Exercise prompt
What you return must match the entries exactly, except that the pictures are gone.

━━━━━ Extracted entries ━━━━━

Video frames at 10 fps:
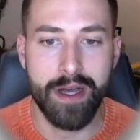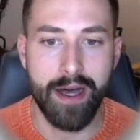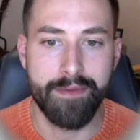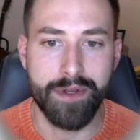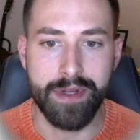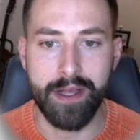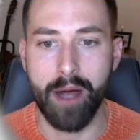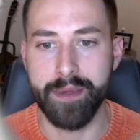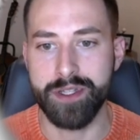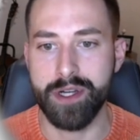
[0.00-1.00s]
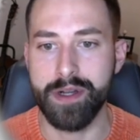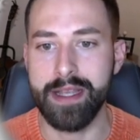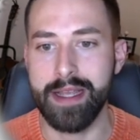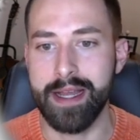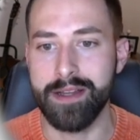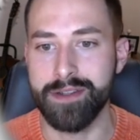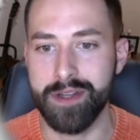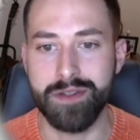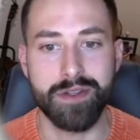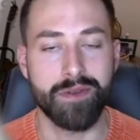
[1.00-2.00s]
of your e-commerce journey and you're
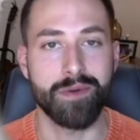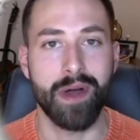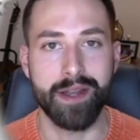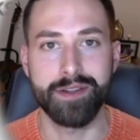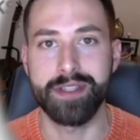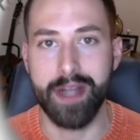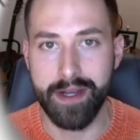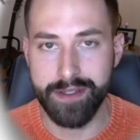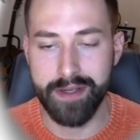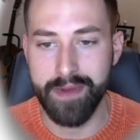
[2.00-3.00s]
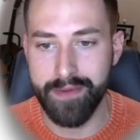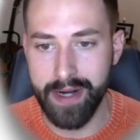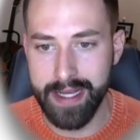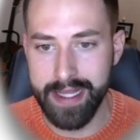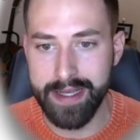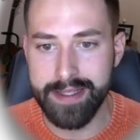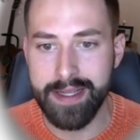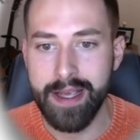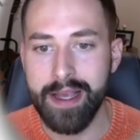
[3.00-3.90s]
searching through hundreds and hundreds of different ideas.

━━━━━

Expected output
Video frames at 10 fps:
[0.00-1.00s]
[1.00-2.00s]
of your e-commerce journey and you're
[2.00-3.00s]
[3.00-3.90s]
searching through hundreds and hundreds of different ideas.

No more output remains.